#### Required work
Hand back, word for word, the lines from the one containing "[00:00:01.00]" to the end of the records, both included, and leave out pictures.

Collected data entries
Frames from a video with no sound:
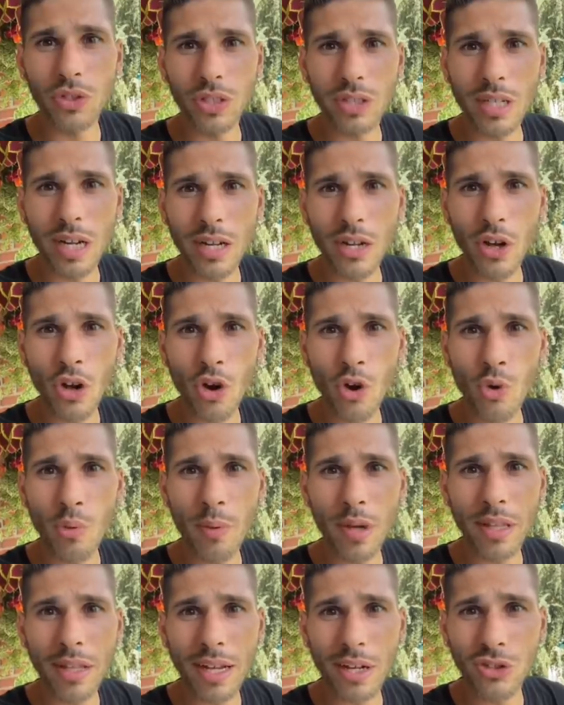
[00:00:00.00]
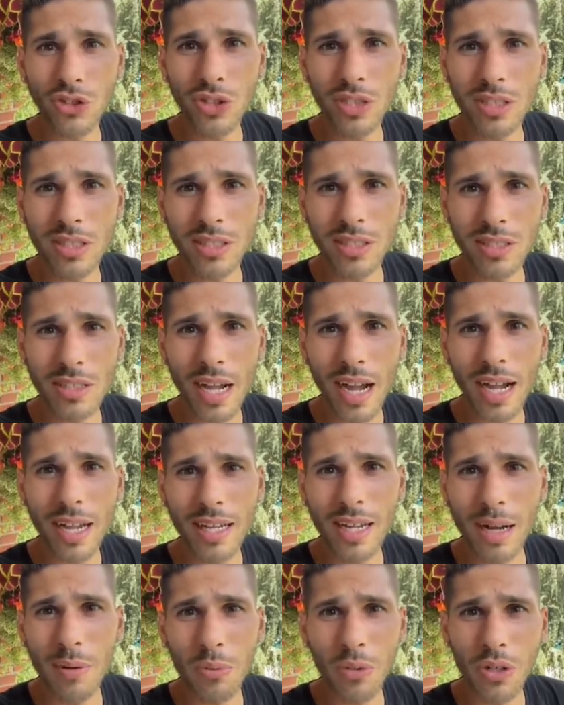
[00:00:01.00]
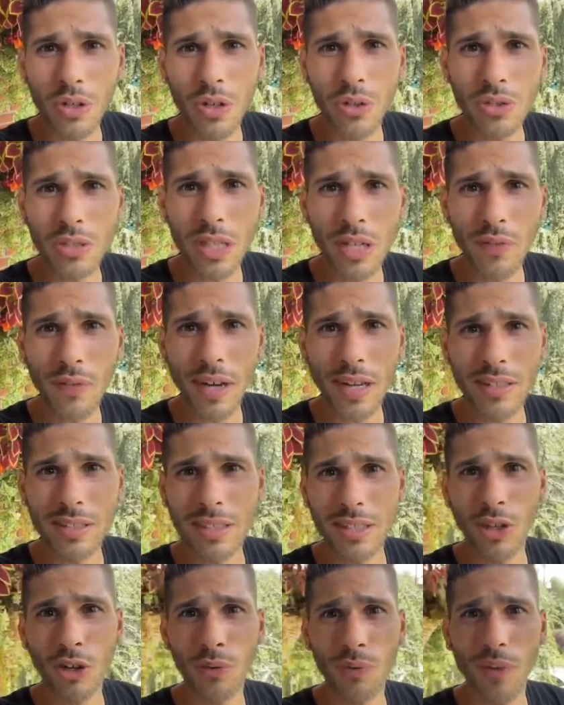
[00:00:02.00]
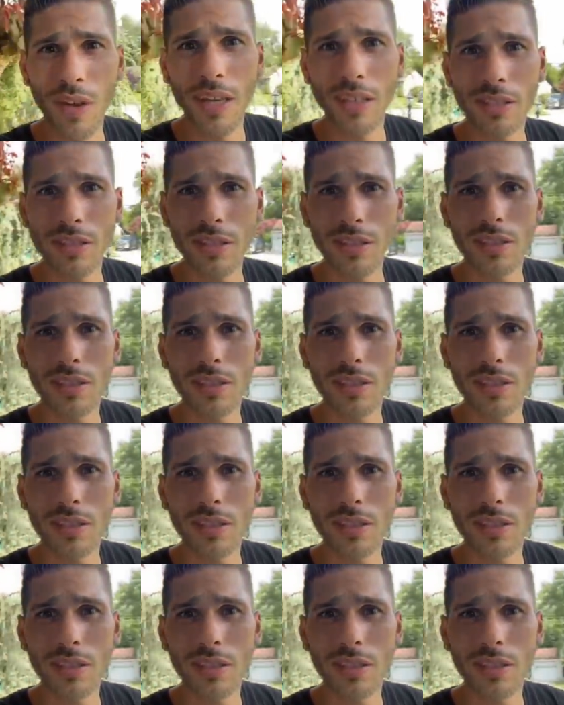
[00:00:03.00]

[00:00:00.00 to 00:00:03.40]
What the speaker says: just got home and now she's inside. I'm going to go see if I can see her face.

#### Response for this exercise
[00:00:01.00]
[00:00:02.00]
[00:00:03.00]

[00:00:00.00 to 00:00:03.40]
What the speaker says: just got home and now she's inside. I'm going to go see if I can see her face.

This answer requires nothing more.